*EXERCISE AIM:*
Please return the full listing exactly as written, with the images removed.

######

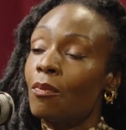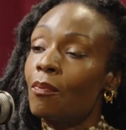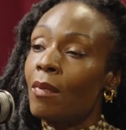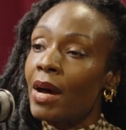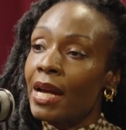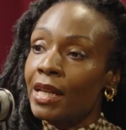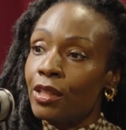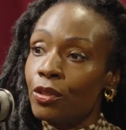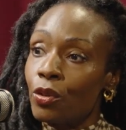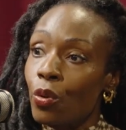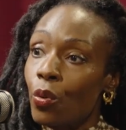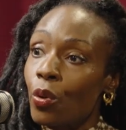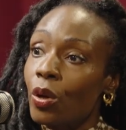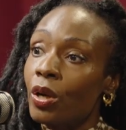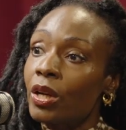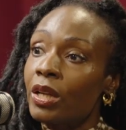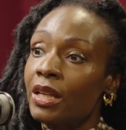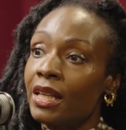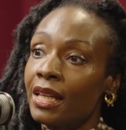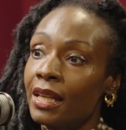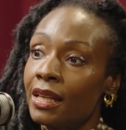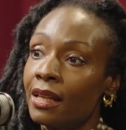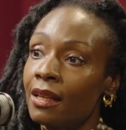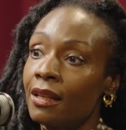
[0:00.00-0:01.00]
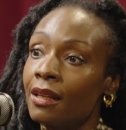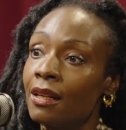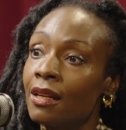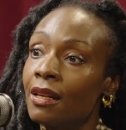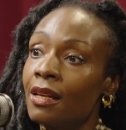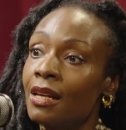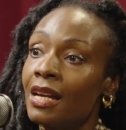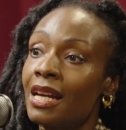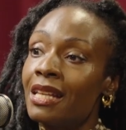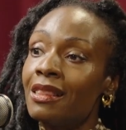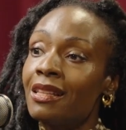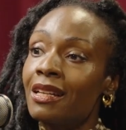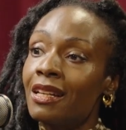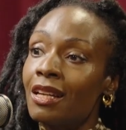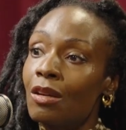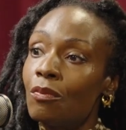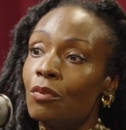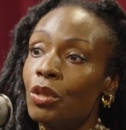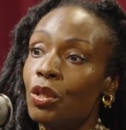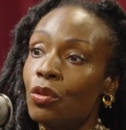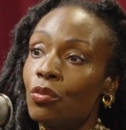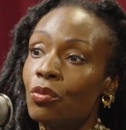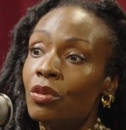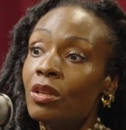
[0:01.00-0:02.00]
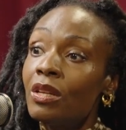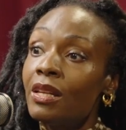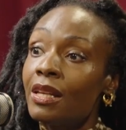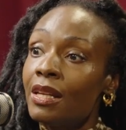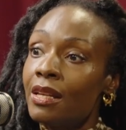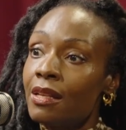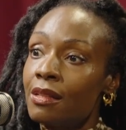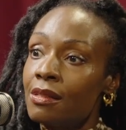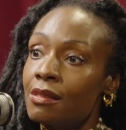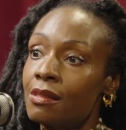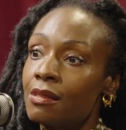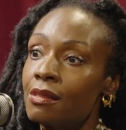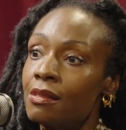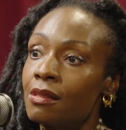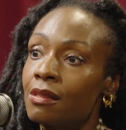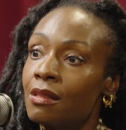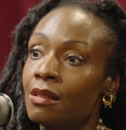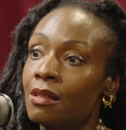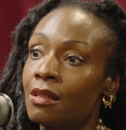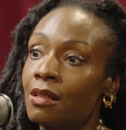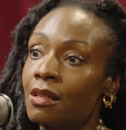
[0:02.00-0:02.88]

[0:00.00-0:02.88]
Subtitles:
minority in the communities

######

*SOLUTION FOR THIS PROBLEM:*
[0:00.00-0:01.00]
[0:01.00-0:02.00]
[0:02.00-0:02.88]

[0:00.00-0:02.88]
Subtitles:
minority in the communities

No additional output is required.